▸ Task inputs:
----
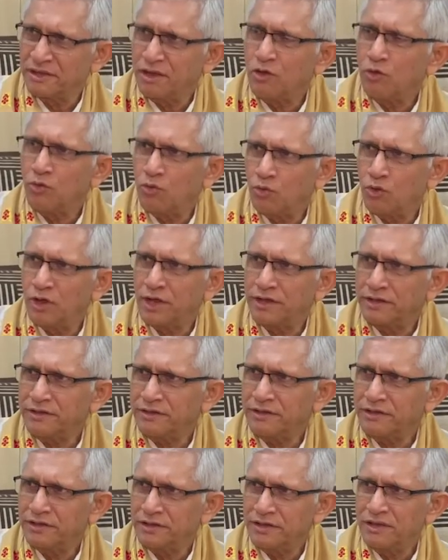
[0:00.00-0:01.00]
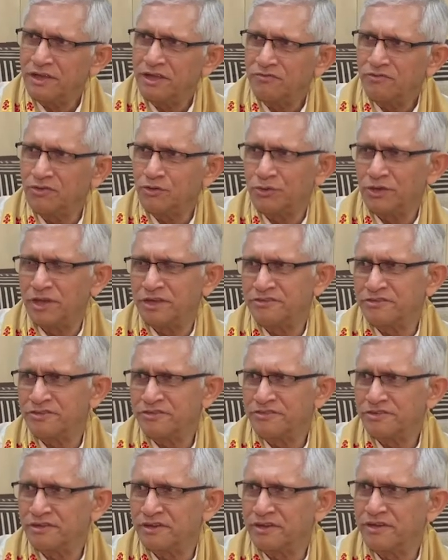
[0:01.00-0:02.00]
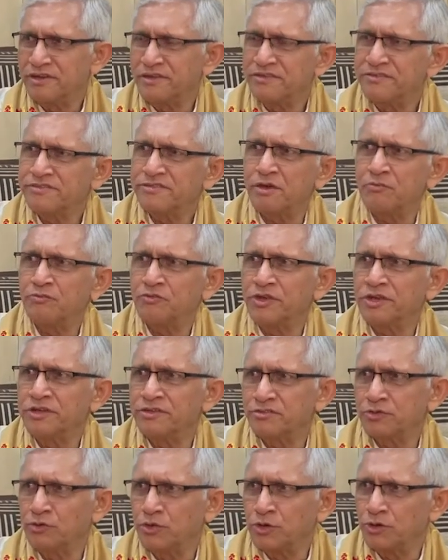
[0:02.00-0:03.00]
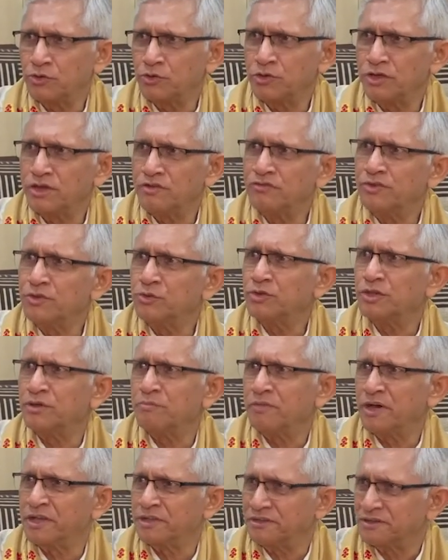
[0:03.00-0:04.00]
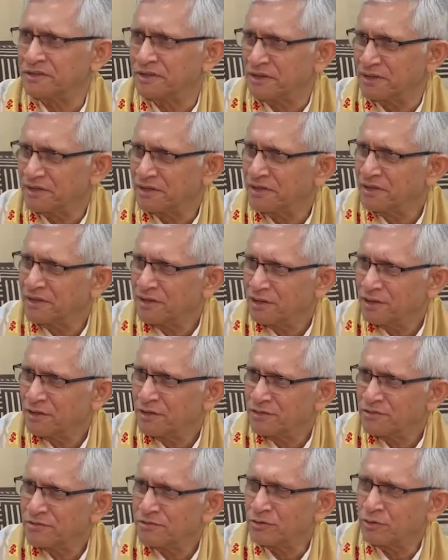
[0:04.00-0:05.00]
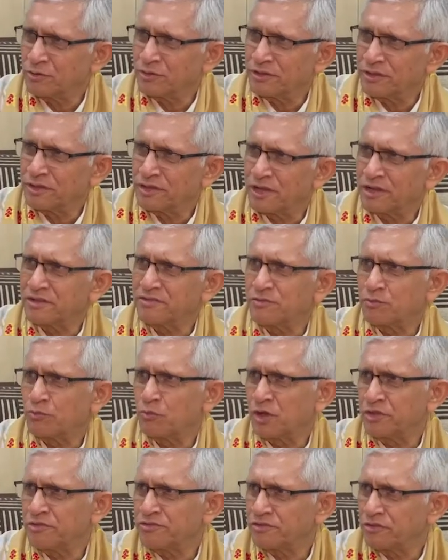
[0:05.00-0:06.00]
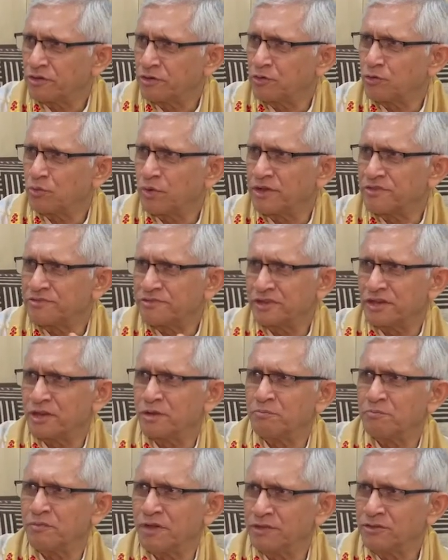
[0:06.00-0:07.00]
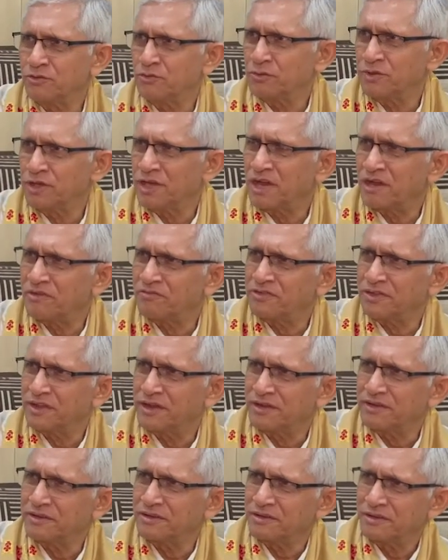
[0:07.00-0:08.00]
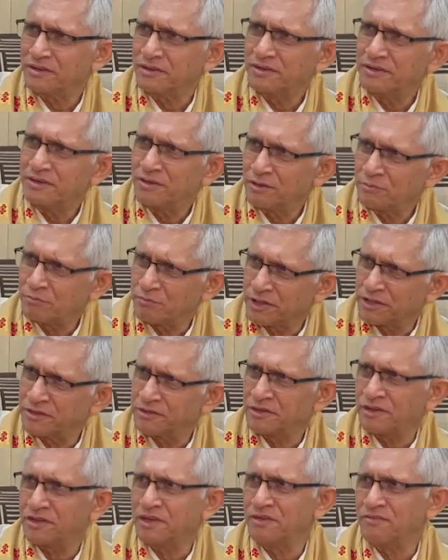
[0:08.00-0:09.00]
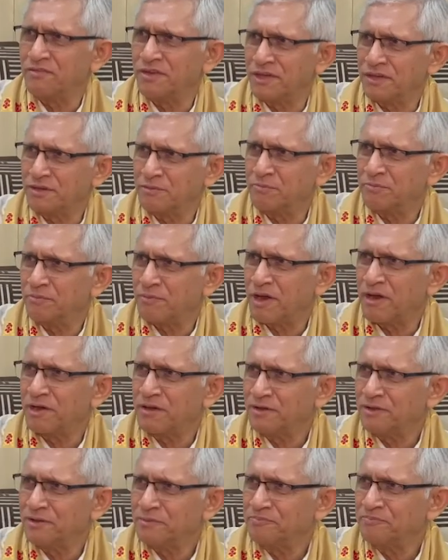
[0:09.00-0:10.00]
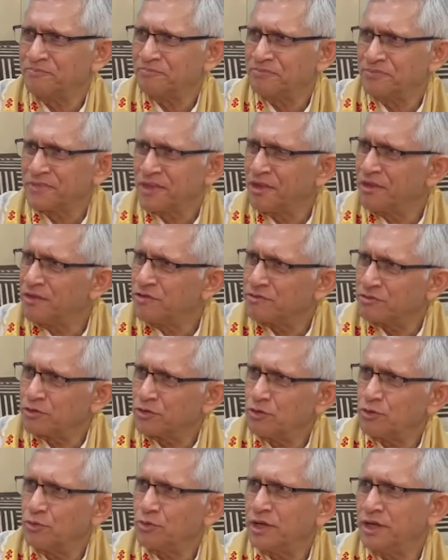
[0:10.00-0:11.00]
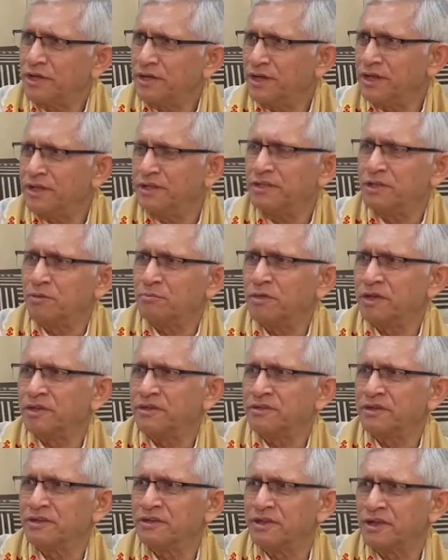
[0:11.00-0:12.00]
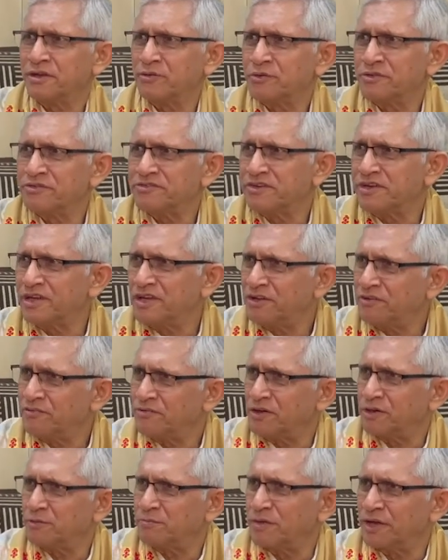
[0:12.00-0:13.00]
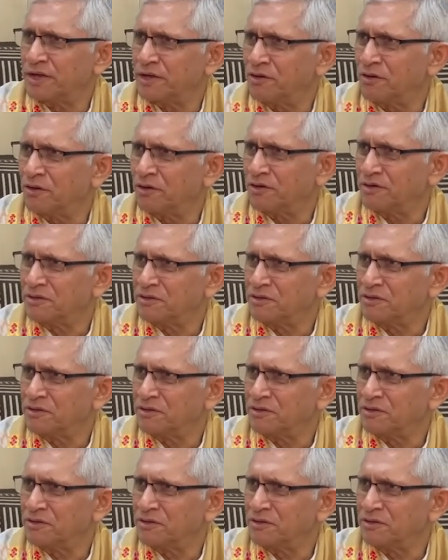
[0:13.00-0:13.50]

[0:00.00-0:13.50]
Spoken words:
where if you register, someone is going to give you the mantra. So that's once or twice in a month we have that mantra giving part. So you can take the mantra that was delivered by God.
----
▸ Work to be completed: Pictures are not part of the copy. Extract exactly the lines from the line containing "[0:12.00-0:13.00]" through the final line of the entries above, both included.

▸ Written response:
[0:12.00-0:13.00]
[0:13.00-0:13.50]

[0:00.00-0:13.50]
Spoken words:
where if you register, someone is going to give you the mantra. So that's once or twice in a month we have that mantra giving part. So you can take the mantra that was delivered by God.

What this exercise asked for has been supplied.